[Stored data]

______________________________

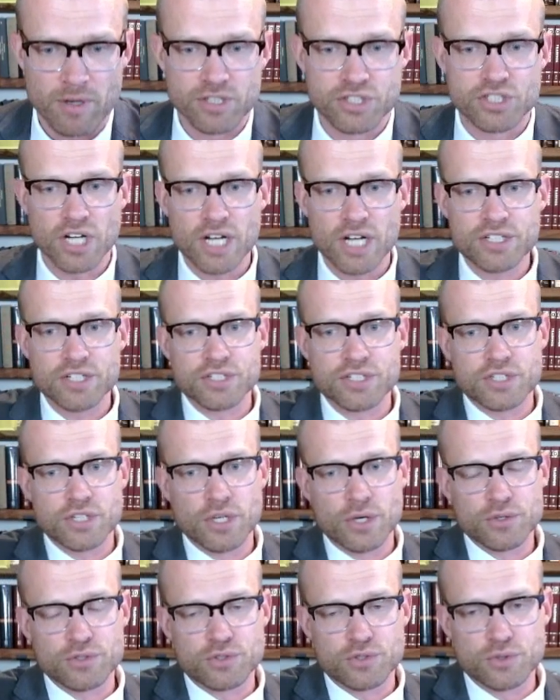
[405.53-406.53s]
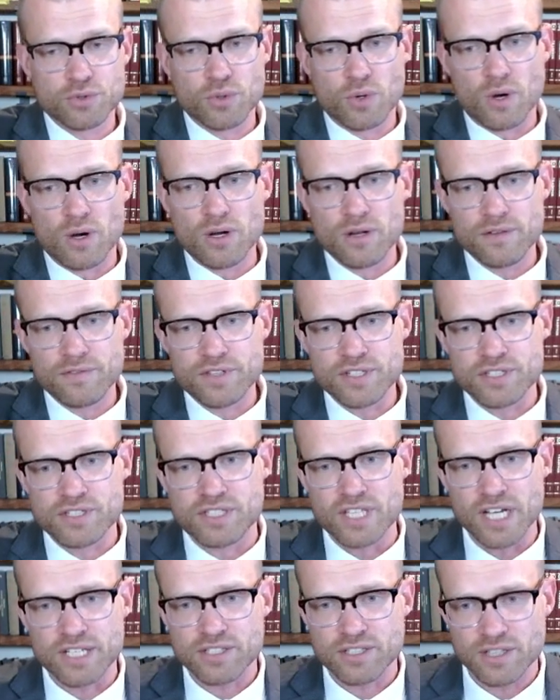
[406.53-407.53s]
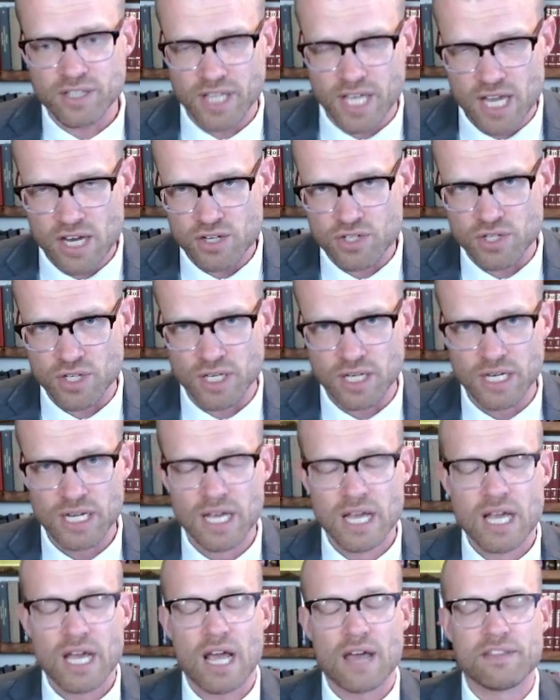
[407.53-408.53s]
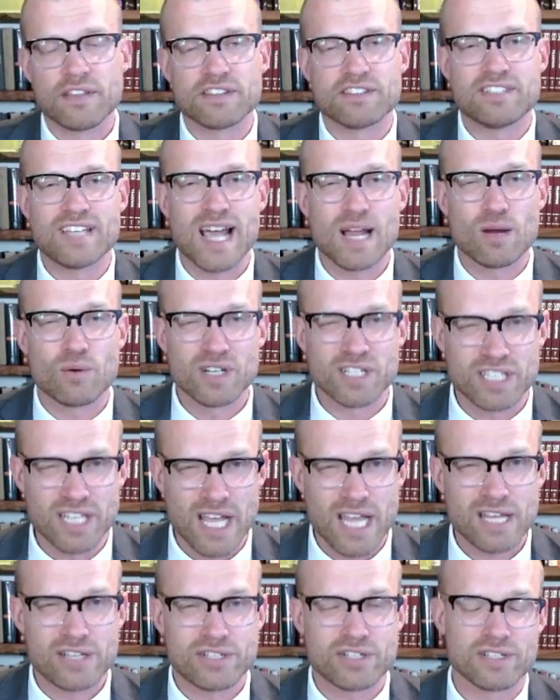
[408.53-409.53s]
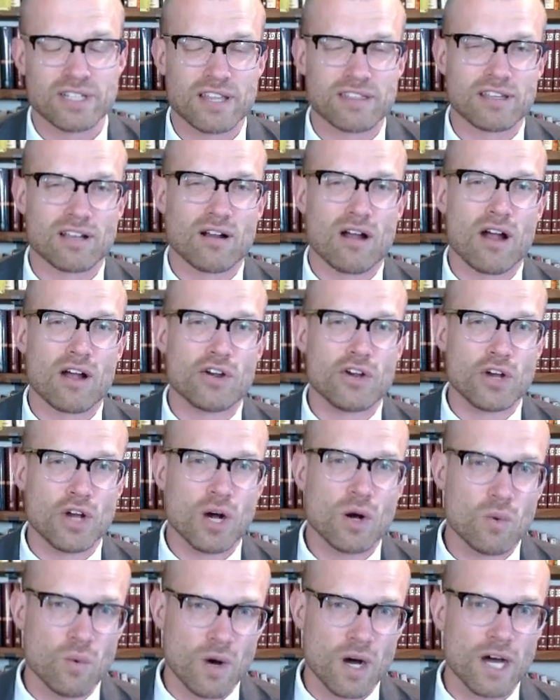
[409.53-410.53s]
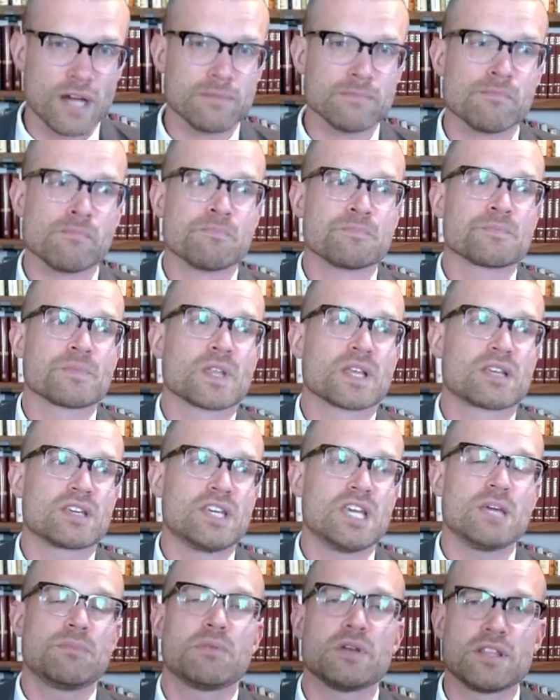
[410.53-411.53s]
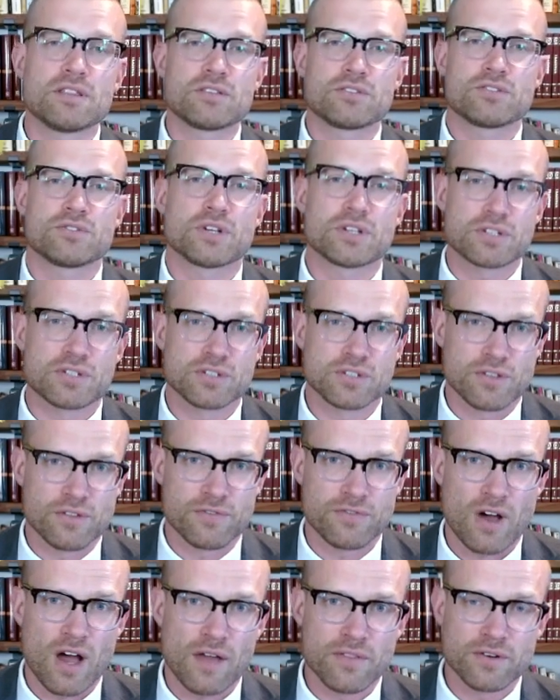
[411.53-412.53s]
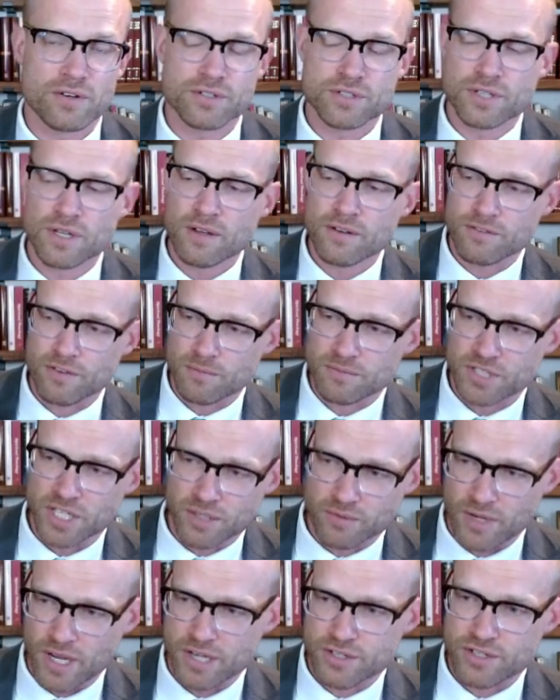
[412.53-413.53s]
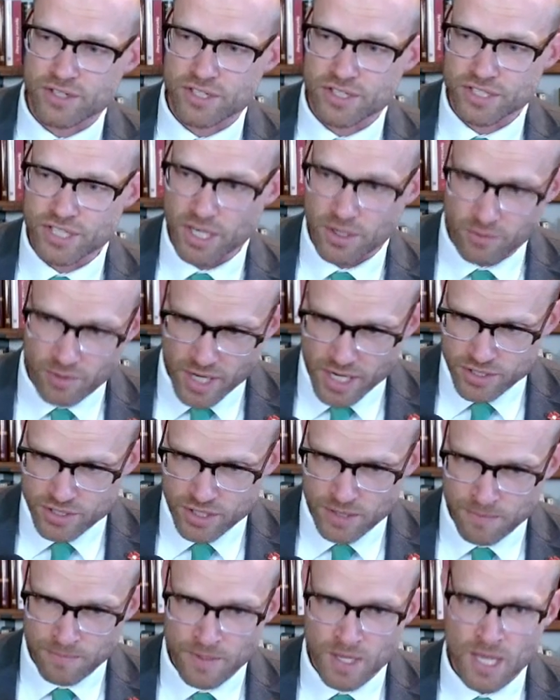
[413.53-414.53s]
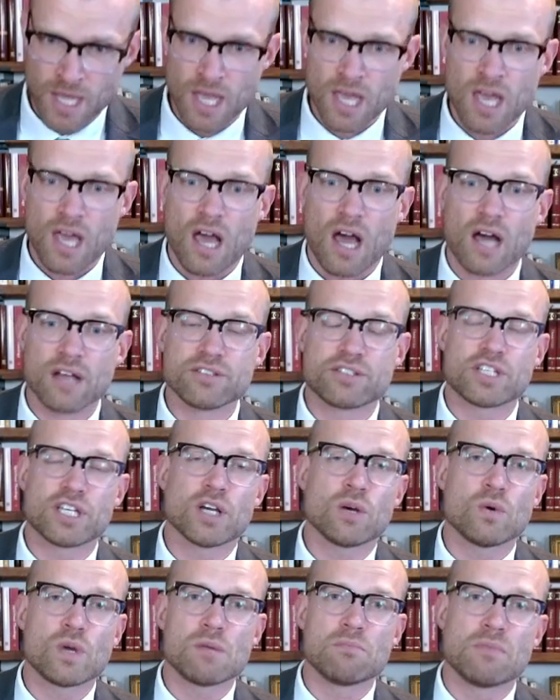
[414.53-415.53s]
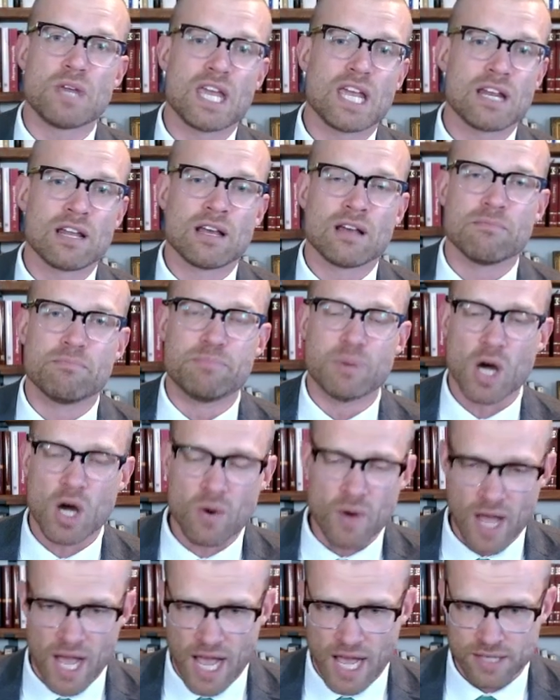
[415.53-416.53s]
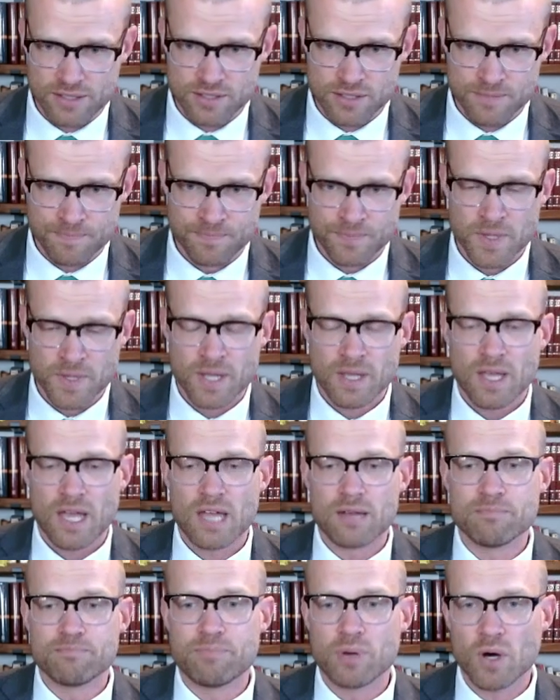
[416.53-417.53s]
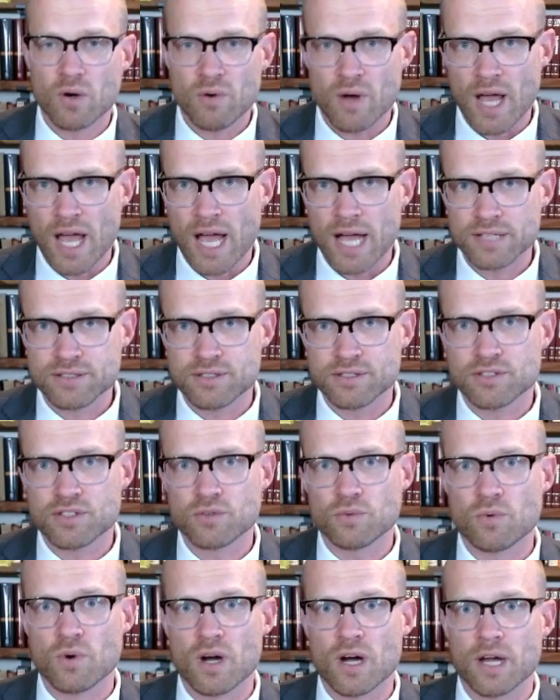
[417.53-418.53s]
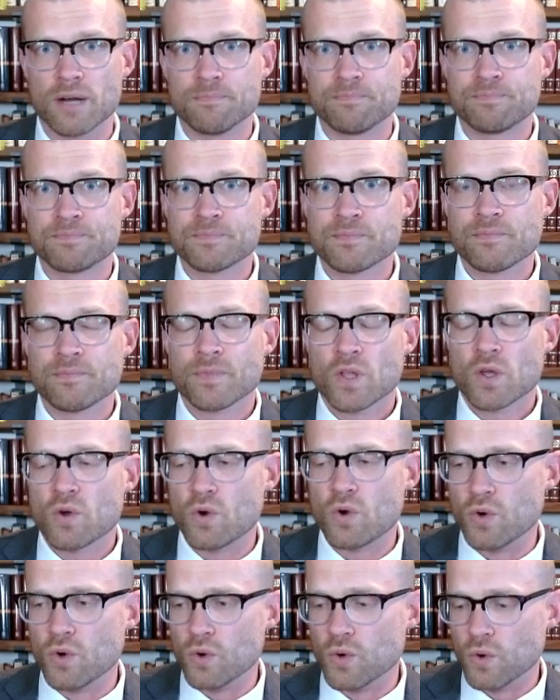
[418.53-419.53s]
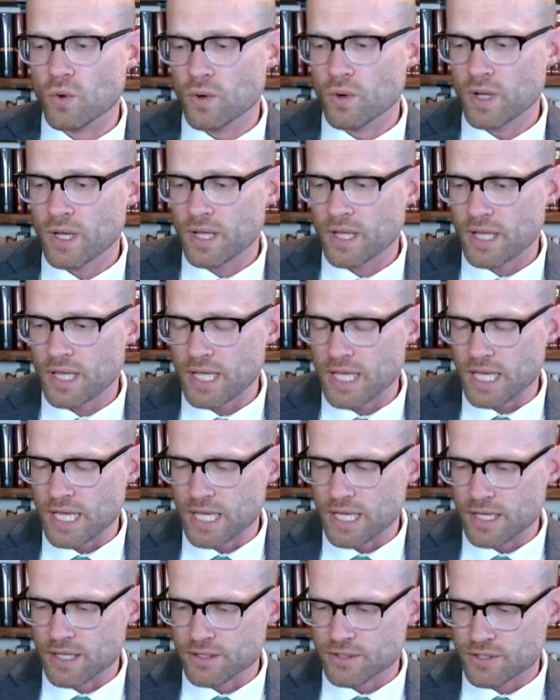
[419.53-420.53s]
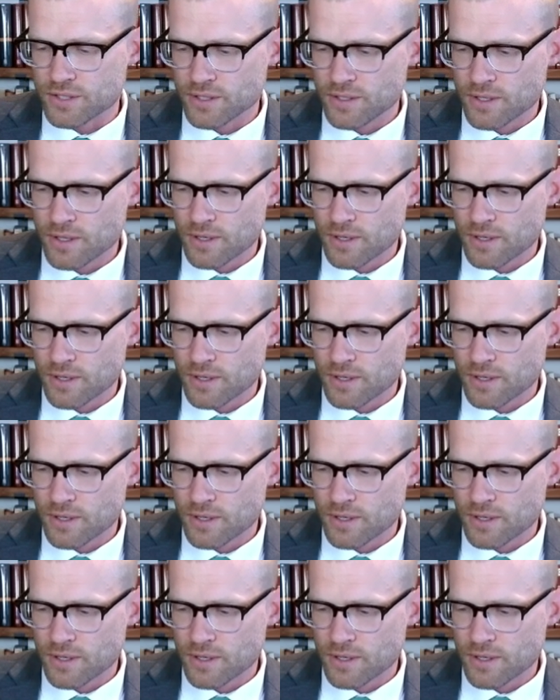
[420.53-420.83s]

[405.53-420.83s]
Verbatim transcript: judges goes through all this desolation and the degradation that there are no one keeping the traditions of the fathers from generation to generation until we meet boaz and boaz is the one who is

______________________________

[Prompt]
Your output must match the records word for word, apart from the images, which are left out.

[Output for this task]
[405.53-406.53s]
[406.53-407.53s]
[407.53-408.53s]
[408.53-409.53s]
[409.53-410.53s]
[410.53-411.53s]
[411.53-412.53s]
[412.53-413.53s]
[413.53-414.53s]
[414.53-415.53s]
[415.53-416.53s]
[416.53-417.53s]
[417.53-418.53s]
[418.53-419.53s]
[419.53-420.53s]
[420.53-420.83s]

[405.53-420.83s]
Verbatim transcript: judges goes through all this desolation and the degradation that there are no one keeping the traditions of the fathers from generation to generation until we meet boaz and boaz is the one who is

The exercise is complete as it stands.